Jeon Bo-ram (born March 22, 1986), referred to as Boram, is a South Korean singer and actress. She originally debuted as a solo artist, releasing two singles in 2008, before eventually becoming a member of girl group T-ara in 2009. The group went on to become one of the best-selling girl groups of all time.

Boram has been involved in multiple acting projects, notably dramas Soul (2009), musicals I Really Really Like You (2009) and Lost Garden (2014), which became a hit in South Korea selling out all tickets.

Early life
Jeon Bo-ram was born on March 22, 1986, in Seoul, South Korea. Her father is Jeon Young-rok, who was a hugely popular singer in South Korea in the 1970s and 1980s. Her mother is Lee Mi-young, a well-known actress. She is a third-generation artist in Korea as both her grandfather, Hwang Hae, and grandmother, Baek Sul-hee, were both singers. Her younger sister, Jeon Woo-ram, is a member of D-Unit, under the stage name Ram.

Career

2008–2013: Career beginnings

Boram released two single albums which consisted of four singles prior to her debut in T-ara. Her debut digital single "Is It Today" was released on April 15, 2008 in a single album titled "Lucifer Project Vol 1. 愛". On November 14, 2008, she released her second digital single titled "From Memory", along with two other singles.  

Boram was contacted by the CEO of Core Contents Media after he watched a video clip of her dancing to BoA's "My Name". In mid-2009, Boram was the first member to join T-ara after two members, Jiae and Jiwon, left the group.

In 2010, she was cast as a lead in a one-episode drama special of KBS's The Angel Of Death Comes With Purple High Heels.
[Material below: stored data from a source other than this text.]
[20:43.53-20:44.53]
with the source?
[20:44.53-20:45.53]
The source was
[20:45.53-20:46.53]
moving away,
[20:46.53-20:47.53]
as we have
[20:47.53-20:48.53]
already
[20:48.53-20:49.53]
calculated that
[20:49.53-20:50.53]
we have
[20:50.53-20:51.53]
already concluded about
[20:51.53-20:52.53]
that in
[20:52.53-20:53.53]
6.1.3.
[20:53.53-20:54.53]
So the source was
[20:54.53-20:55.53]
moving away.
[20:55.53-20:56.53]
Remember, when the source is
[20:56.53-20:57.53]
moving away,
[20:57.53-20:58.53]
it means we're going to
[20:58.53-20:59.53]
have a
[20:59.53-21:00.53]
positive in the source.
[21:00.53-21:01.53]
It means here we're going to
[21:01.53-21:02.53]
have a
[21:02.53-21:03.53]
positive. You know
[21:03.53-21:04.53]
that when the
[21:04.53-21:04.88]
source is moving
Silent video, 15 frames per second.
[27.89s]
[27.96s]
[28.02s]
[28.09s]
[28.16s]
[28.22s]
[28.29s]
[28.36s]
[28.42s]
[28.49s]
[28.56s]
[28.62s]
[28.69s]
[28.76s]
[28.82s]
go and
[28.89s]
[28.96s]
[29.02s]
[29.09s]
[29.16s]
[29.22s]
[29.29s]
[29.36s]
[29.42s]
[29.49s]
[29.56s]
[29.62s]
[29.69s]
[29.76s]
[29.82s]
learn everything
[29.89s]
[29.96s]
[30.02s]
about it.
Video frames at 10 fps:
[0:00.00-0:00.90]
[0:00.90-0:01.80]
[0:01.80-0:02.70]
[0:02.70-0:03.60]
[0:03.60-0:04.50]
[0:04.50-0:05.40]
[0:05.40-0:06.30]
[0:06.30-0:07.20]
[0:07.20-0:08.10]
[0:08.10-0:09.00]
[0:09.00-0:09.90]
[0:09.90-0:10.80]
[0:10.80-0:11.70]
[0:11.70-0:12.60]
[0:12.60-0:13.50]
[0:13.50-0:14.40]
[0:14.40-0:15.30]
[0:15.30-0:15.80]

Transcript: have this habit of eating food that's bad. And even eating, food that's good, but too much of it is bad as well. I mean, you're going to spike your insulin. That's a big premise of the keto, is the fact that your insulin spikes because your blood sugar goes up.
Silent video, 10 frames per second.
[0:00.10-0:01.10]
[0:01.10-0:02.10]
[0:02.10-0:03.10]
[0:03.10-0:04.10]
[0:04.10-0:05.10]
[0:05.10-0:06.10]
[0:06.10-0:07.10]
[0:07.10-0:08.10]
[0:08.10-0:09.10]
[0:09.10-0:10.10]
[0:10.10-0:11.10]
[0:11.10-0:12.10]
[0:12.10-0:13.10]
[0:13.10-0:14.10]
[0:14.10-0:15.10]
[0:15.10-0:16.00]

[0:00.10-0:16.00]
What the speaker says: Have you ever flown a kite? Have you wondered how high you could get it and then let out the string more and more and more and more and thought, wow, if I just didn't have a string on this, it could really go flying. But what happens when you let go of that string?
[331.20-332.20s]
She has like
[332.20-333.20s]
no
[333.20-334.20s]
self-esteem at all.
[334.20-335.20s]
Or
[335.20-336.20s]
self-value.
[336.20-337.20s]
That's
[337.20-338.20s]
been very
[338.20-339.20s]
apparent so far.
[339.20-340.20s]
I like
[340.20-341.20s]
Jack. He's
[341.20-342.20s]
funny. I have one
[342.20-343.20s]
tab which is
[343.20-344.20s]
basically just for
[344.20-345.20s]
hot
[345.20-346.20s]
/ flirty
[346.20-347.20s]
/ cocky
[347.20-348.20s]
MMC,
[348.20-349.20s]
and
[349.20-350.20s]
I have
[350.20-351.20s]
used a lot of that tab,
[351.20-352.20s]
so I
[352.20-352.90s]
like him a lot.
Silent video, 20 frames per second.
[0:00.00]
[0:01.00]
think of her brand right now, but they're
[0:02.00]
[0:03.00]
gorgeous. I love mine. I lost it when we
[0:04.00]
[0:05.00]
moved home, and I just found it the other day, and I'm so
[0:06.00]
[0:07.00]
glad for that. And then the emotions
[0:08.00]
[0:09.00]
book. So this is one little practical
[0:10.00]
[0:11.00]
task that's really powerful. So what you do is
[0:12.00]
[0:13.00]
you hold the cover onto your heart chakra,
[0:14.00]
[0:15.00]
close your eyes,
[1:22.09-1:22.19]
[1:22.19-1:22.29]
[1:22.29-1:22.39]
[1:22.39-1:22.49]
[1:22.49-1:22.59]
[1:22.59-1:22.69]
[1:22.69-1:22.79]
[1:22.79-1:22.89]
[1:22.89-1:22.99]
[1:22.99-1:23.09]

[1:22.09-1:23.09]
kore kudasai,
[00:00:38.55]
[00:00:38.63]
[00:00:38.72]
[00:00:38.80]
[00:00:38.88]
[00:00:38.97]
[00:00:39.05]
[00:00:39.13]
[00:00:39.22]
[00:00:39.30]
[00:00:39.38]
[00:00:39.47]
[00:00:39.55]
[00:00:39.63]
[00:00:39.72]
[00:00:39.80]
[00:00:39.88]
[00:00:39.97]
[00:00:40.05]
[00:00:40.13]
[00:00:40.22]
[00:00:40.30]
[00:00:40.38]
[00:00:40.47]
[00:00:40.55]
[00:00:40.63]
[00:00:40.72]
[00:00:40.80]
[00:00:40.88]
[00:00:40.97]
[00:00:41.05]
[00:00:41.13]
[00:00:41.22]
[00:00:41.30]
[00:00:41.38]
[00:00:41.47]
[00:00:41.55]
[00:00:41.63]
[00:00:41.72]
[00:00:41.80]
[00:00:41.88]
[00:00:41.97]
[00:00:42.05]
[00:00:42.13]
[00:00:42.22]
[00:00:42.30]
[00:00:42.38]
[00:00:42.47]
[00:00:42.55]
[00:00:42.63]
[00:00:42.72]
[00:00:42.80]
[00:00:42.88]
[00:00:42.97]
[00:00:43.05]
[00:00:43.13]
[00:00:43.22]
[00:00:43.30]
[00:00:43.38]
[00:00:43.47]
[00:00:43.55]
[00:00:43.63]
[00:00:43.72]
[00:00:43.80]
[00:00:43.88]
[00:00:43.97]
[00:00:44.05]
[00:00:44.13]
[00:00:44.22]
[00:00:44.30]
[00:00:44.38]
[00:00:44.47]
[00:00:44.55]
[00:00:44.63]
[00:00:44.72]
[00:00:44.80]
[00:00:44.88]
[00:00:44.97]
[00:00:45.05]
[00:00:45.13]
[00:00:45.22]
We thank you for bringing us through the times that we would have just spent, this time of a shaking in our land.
The drama recorded 5,1% in viewership, a 2,2% increase from the previous drama, and became the second highest rated drama of the year.

It was announced on July 15, 2010, that she would take over Eunjung's position as the second leader of T-ara, following the addition of new member Hwayoung.

In December 2010, she was cast in the musical I Really Really Like You along with her father. Boram passed on her leadership to fellow member Hyomin in July 2011.

2013–2016: QBS and The Lost Garden 

Boram along with Qri and Soyeon formed a subgroup called QBS in May 2013. The subgroup focused on the Japanese market. They released their debut single titled "Kaze no You ni" (風のように, Like the Wind) on June 26, 2013.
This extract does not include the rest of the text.